-- Source data follows --
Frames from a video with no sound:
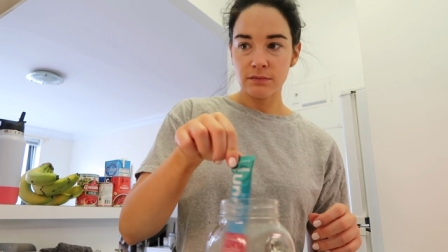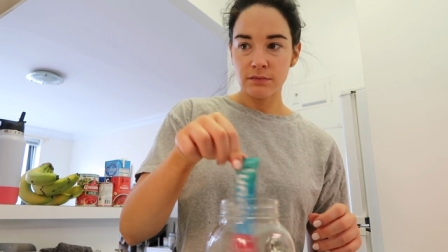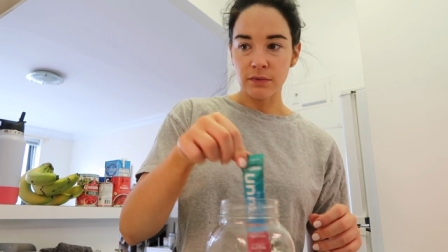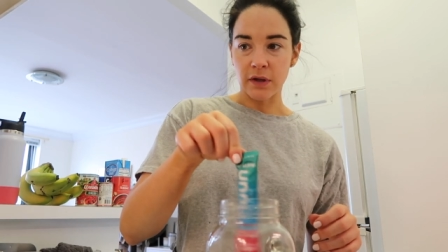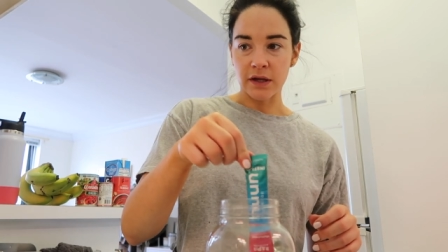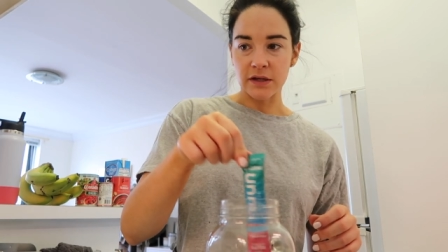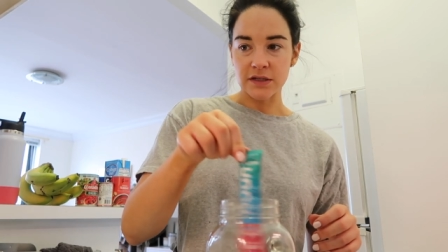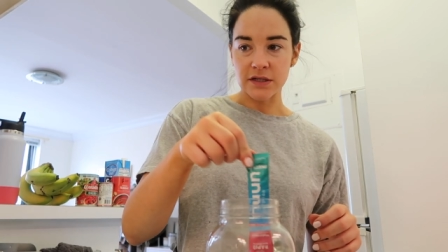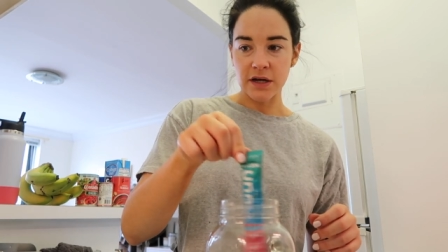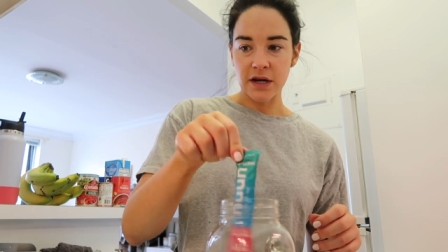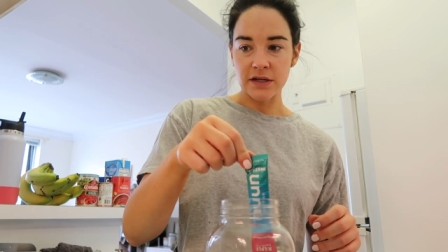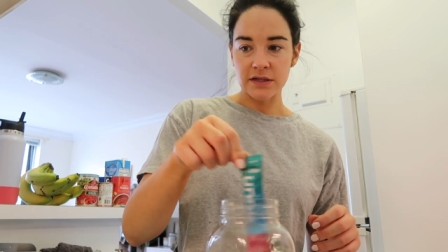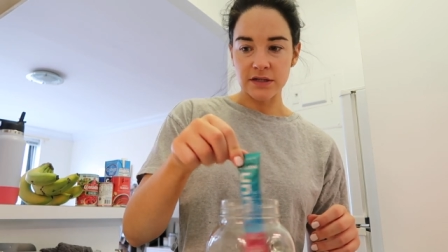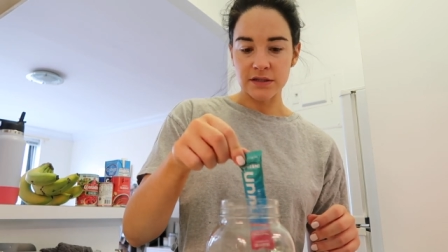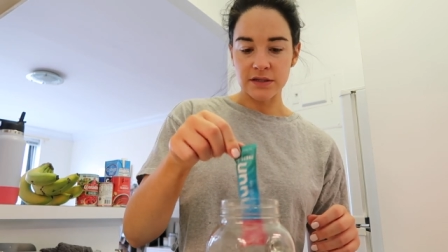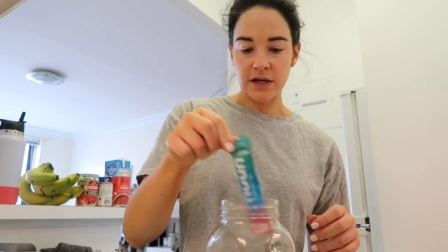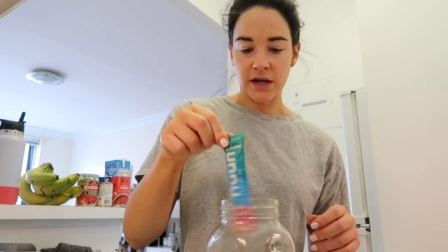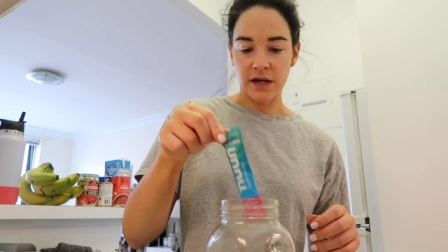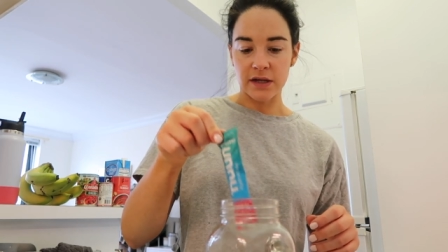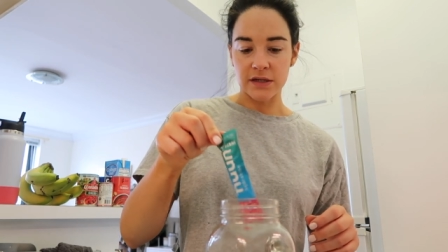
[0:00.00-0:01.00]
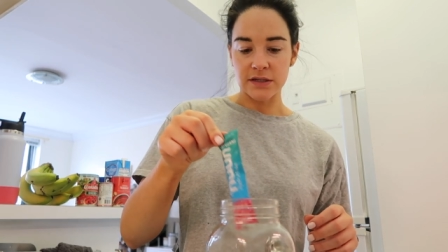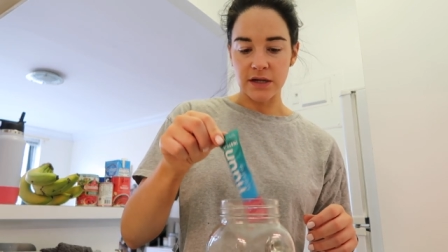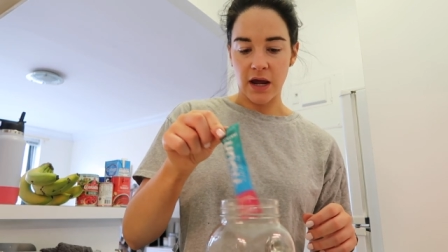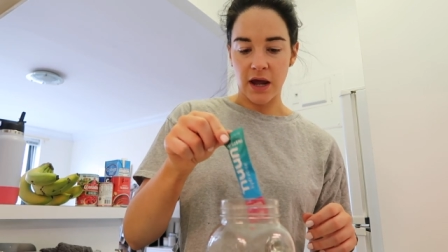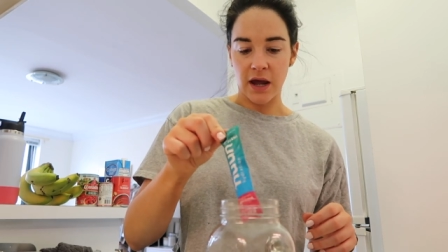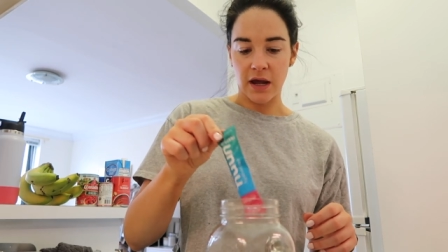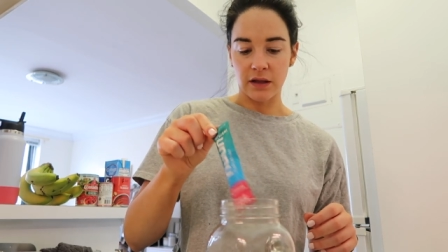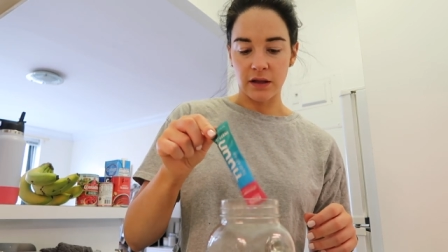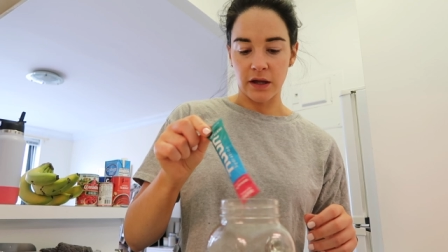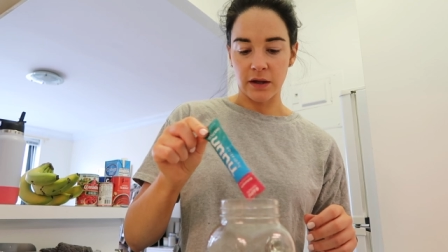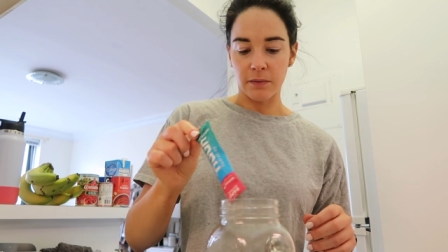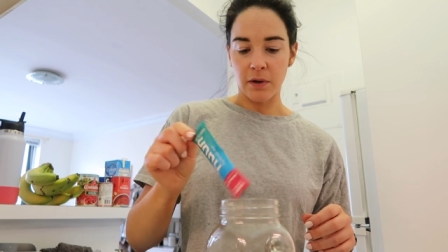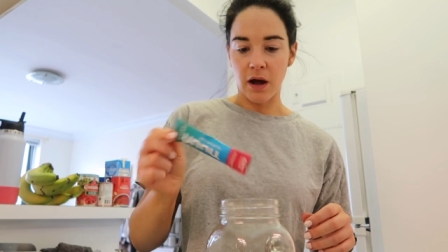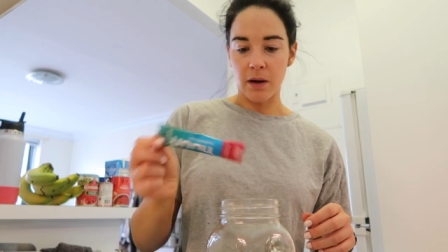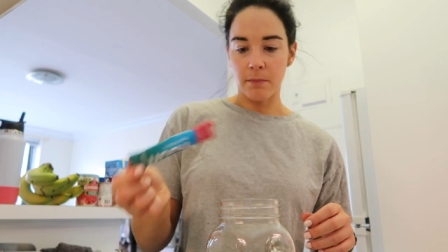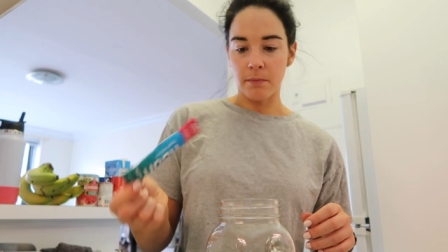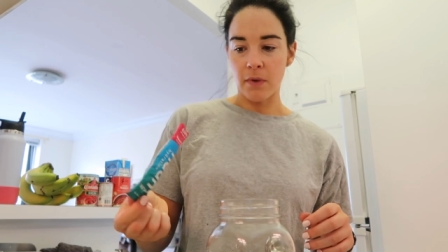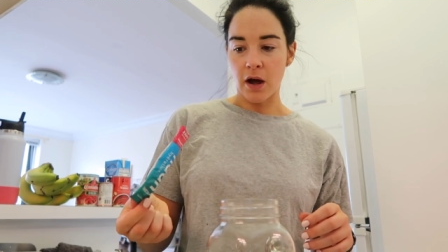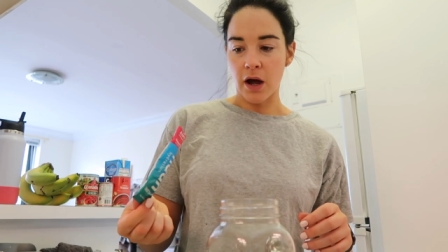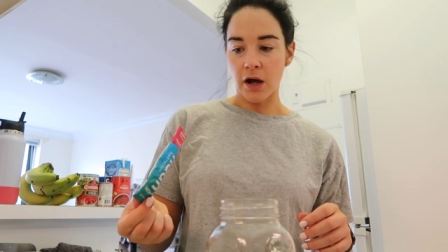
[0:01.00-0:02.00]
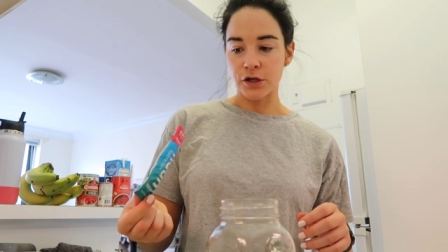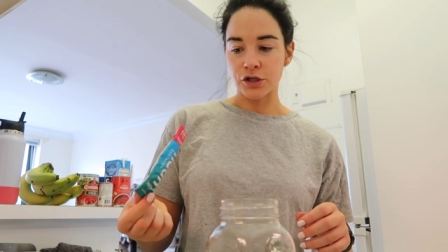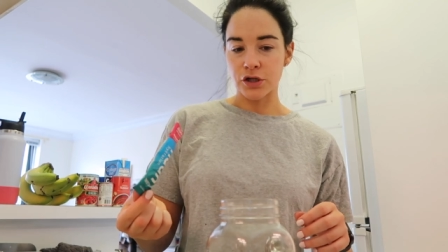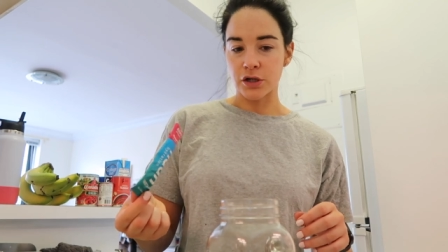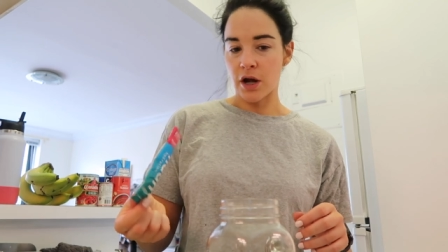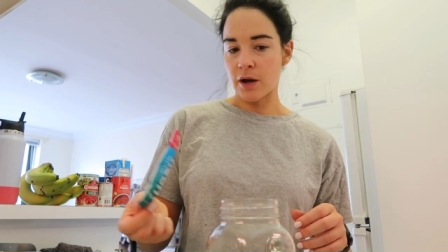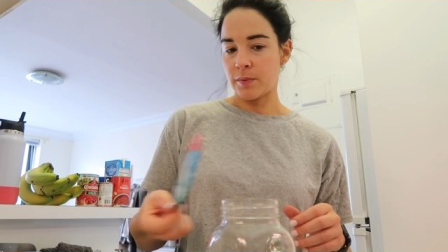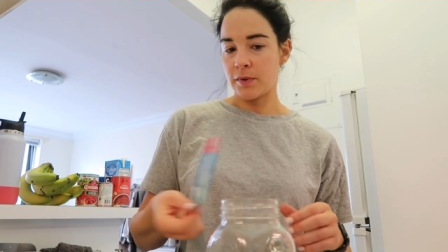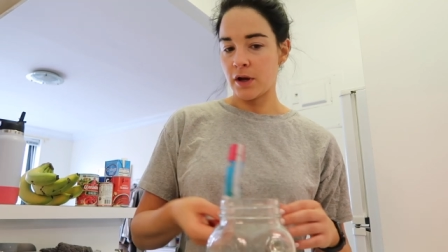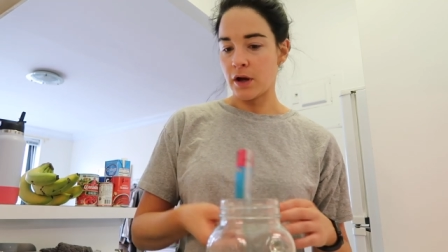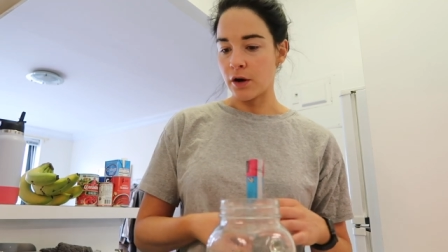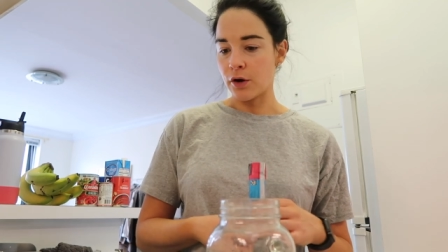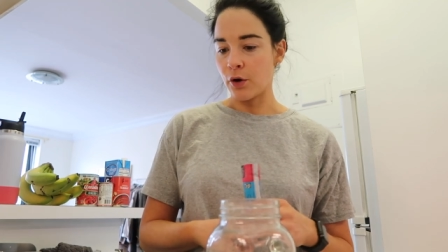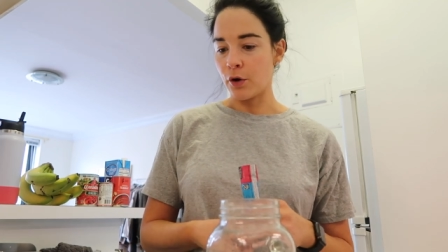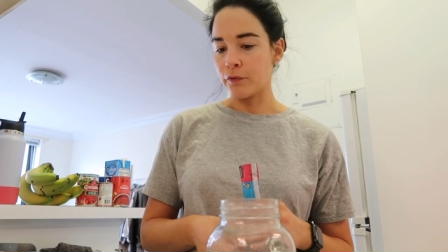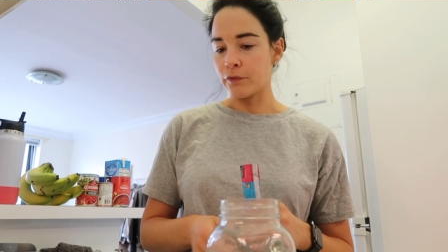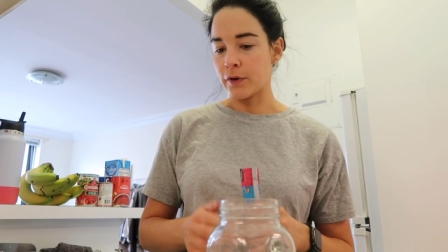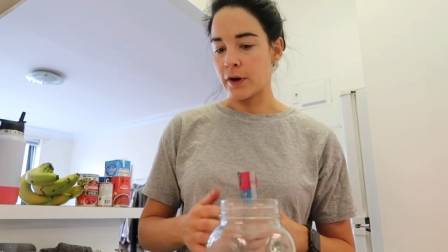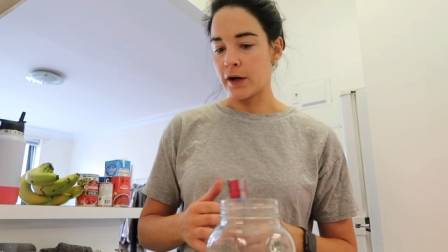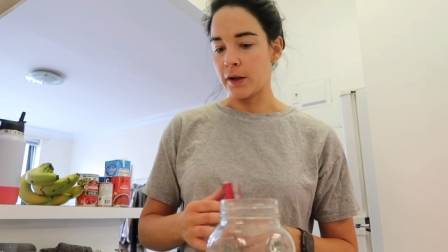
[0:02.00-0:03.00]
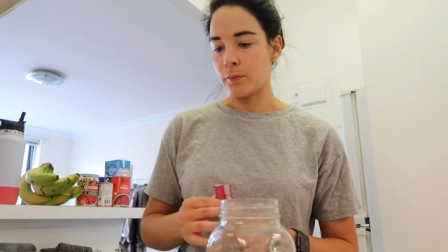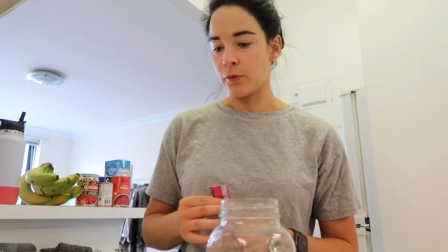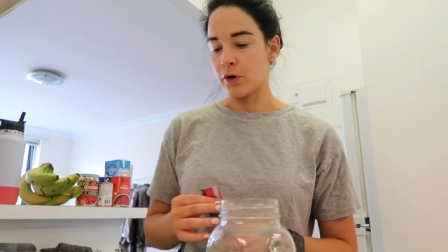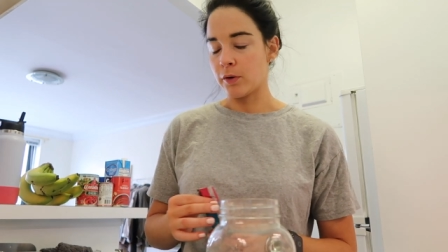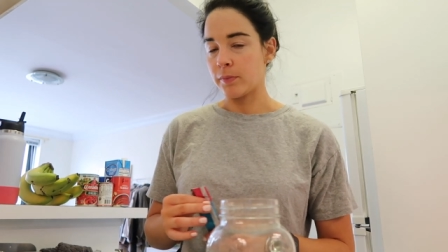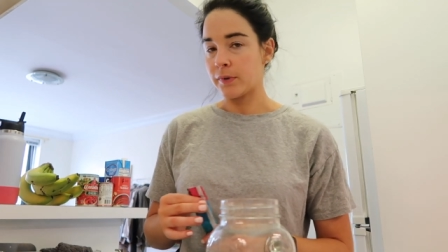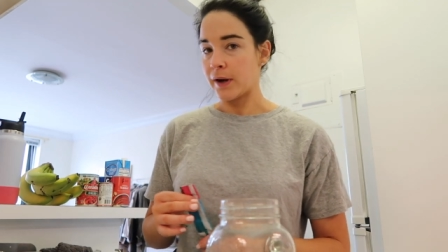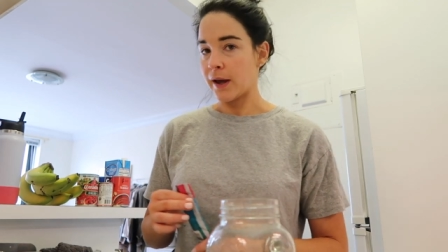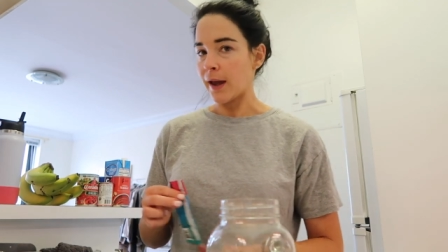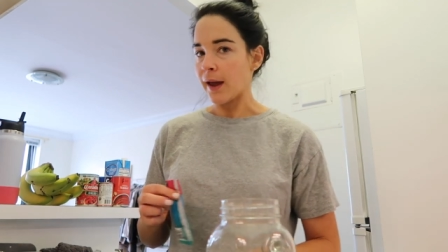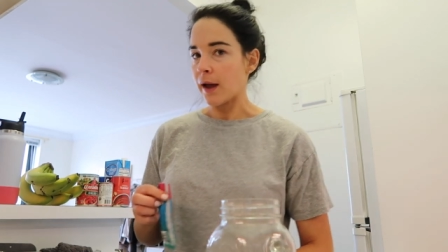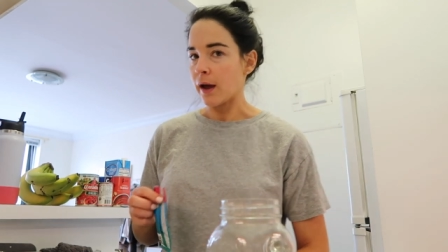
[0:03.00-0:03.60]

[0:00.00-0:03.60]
Like today's the second day, like I should not be hungover anymore, but I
-- Source data concluded --
■ Task instructions
Here the job is to repeat the entries verbatim while leaving all pictures out.

■ Response area
Frames from a video with no sound:
[0:00.00-0:01.00]
[0:01.00-0:02.00]
[0:02.00-0:03.00]
[0:03.00-0:03.60]

[0:00.00-0:03.60]
Like today's the second day, like I should not be hungover anymore, but I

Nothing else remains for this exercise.